Ambroise Michel – Un regard passionné sur le court-métrage.

Qu’est-ce qui vous a motivé à rejoindre le jury du Festival Cinéma en Liberté ?
Je ne connaissais pas ce festival avant que Sam Bobino, parrain de cette édition, ne m’en parle. On échangeait autour de l’un de mes courts-métrages récents, et même si la sélection était déjà faite, il m’a présenté le projet. J’ai regardé ce qu’ils faisaient et j’ai tout de suite été séduit par l’esprit familial, indépendant, très humain. Ce sont ces festivals de proximité, portés par la passion, qui me touchent. Ils tiennent bon malgré le manque de moyens, alors qu’un grand nombre disparaissent chaque année. Soutenir ce genre d’événement, c’est soutenir une certaine idée du cinéma, plus libre et plus sincère.

Le court-métrage semble occuper une place centrale dans votre parcours. Qu’est-ce que ce format représente pour vous ?
C’est, à mes yeux, l’un des derniers espaces de liberté créative totale. Il permet de s’affranchir des contraintes narratives, financières ou commerciales qu’imposent souvent les longs. Le court, c’est l’expérimentation : on peut tenter, rater, recommencer. Mélanger les genres, explorer un univers, tester une idée visuelle ou narrative. C’est un format qui encourage la singularité. Et en tant que réalisateur, c’est aussi une manière d’exister sans attendre le feu vert d’une production lourde. Je pense qu’on peut faire du cinéma exigeant, fort et marquant en moins de quinze minutes.

Quel est votre regard sur la place du court-métrage aujourd’hui ?
Malheureusement, il reste sous-valorisé. Ce sont pourtant des œuvres à part entière, souvent très riches, parfois même plus percutantes qu’un long. Le problème, c’est la diffusion : rares sont les chaînes qui les programment, ou alors à des heures tardives.
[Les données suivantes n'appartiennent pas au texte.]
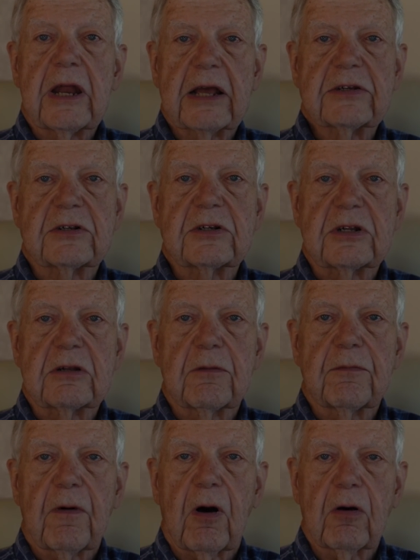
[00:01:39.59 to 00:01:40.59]
Texas in the
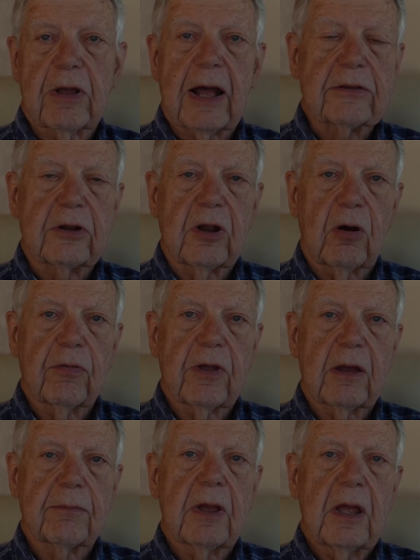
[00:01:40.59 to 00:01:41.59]
fall, got to know
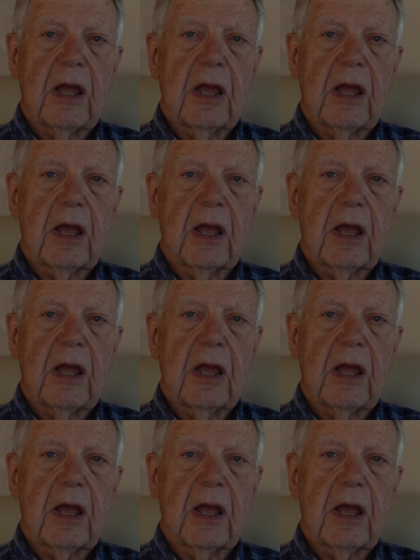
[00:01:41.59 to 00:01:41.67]
them,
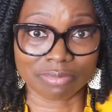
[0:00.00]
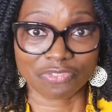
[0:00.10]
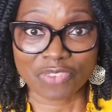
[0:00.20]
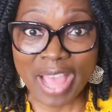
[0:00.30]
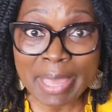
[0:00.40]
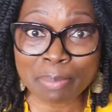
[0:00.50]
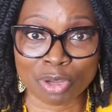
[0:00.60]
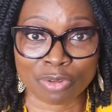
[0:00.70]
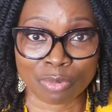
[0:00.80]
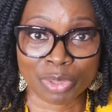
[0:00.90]

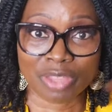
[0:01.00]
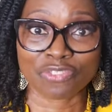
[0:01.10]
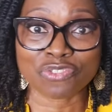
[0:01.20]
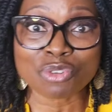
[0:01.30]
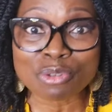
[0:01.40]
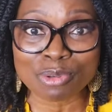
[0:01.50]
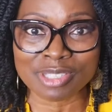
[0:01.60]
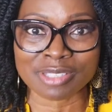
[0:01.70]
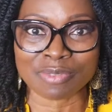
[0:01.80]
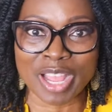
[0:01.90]
fiber with the
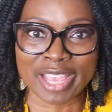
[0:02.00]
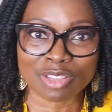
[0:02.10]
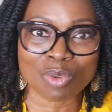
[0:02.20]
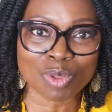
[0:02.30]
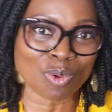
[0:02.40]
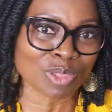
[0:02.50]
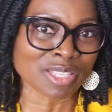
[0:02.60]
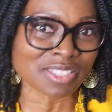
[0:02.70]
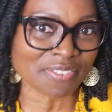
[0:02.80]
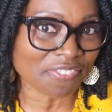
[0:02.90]
fruits, right? Good
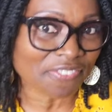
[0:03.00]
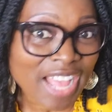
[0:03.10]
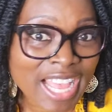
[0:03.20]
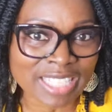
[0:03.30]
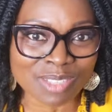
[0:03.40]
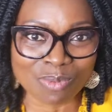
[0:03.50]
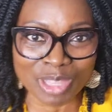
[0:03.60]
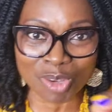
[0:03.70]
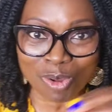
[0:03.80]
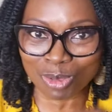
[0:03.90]
quality fat with
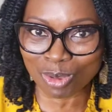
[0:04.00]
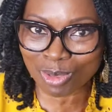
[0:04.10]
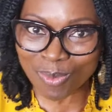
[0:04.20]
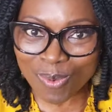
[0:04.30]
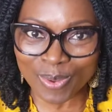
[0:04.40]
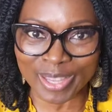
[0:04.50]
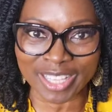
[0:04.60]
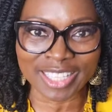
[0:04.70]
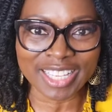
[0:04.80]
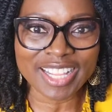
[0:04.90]
the coconut
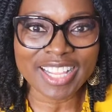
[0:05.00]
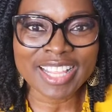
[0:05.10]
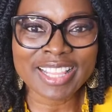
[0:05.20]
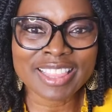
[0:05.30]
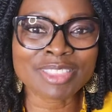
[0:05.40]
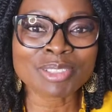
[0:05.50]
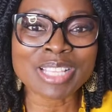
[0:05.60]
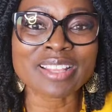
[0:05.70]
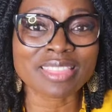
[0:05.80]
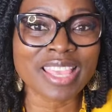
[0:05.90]
oil. Those
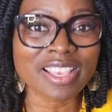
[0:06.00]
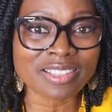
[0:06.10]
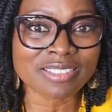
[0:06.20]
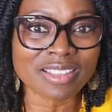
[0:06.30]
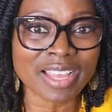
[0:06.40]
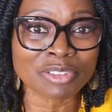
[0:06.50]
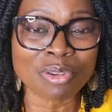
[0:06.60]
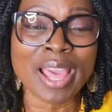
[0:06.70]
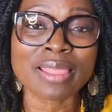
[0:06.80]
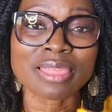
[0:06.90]
are the things I do.
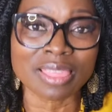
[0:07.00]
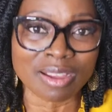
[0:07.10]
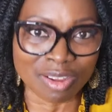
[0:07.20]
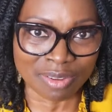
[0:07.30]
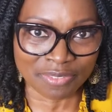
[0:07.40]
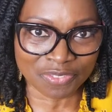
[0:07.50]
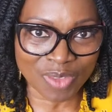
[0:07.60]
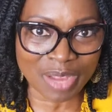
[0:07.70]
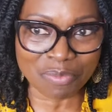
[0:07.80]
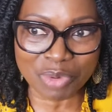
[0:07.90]
I love.
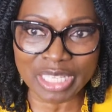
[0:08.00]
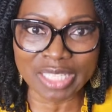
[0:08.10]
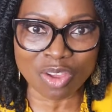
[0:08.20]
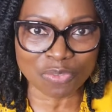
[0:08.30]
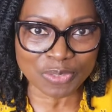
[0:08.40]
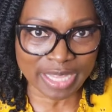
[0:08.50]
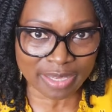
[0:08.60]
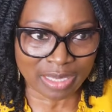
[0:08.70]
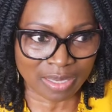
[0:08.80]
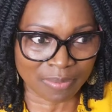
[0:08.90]
I really love
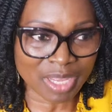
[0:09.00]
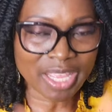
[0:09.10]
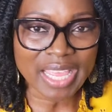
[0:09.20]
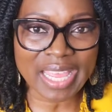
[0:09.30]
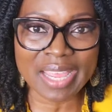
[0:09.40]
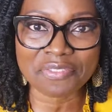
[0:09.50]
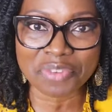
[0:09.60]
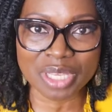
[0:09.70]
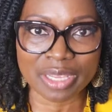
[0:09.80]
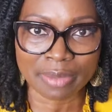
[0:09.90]
taking
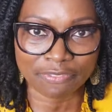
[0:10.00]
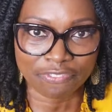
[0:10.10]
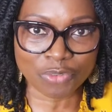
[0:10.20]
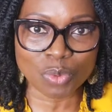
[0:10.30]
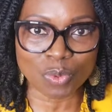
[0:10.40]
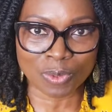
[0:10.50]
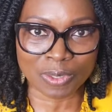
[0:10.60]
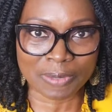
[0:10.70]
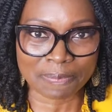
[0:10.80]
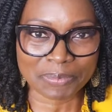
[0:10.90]
everyday
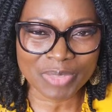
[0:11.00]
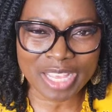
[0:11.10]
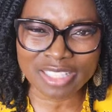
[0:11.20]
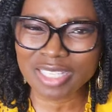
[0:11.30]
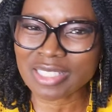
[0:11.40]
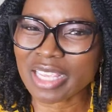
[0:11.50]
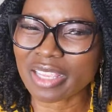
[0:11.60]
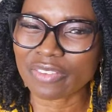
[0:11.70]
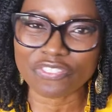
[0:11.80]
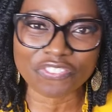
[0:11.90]
food and just
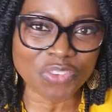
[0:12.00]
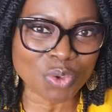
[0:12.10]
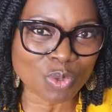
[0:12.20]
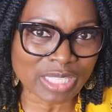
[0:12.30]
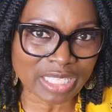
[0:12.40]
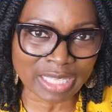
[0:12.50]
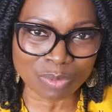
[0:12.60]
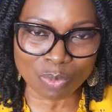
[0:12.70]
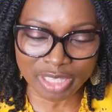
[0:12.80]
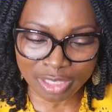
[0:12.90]
infusing
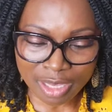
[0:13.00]
it with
Avant, ils étaient projetés en salles avant les longs ; aujourd’hui ça a disparu. Les distributeurs préfèrent payer l’amende plutôt que de diffuser un court. C’est dire le manque de reconnaissance. Pire encore : de nombreux festivals ont disparu. Sur ceux où j’avais envoyé un précédent film en 2018, 80 % n’existent plus aujourd’hui. C’est révélateur de la place fragile de la culture dans notre société. Et pourtant, il y a une vraie richesse dans ce format, une énergie, une manière unique de raconter.

Quel conseil donneriez-vous à la nouvelle génération qui veut se lancer dans le court-métrage ?
Commencez par le scénario. Trop souvent, on pense logistique avant de penser récit. Or, l’écriture, ça s’apprend. Il y a des méthodes, une technicité, une dramaturgie à connaître pour pouvoir ensuite s’en affranchir. Ensuite, il faut comprendre que la réalisation est un langage à part entière, avec sa grammaire, son rythme. C’est comme une partition musicale : si les notes sont là mais que le tempo est faux, ça ne fonctionne pas. Et surtout, formez-vous au montage. C’est là que le film prend vie, que l’histoire se précise, que le rythme se crée. Pour moi, un bon monteur est presque un second réalisateur. Mon conseil, au fond, c’est : soyez exigeants, apprenez, expérimentez. Et ne renoncez pas à vos envies, même dans un système qui valorise peu ces formats.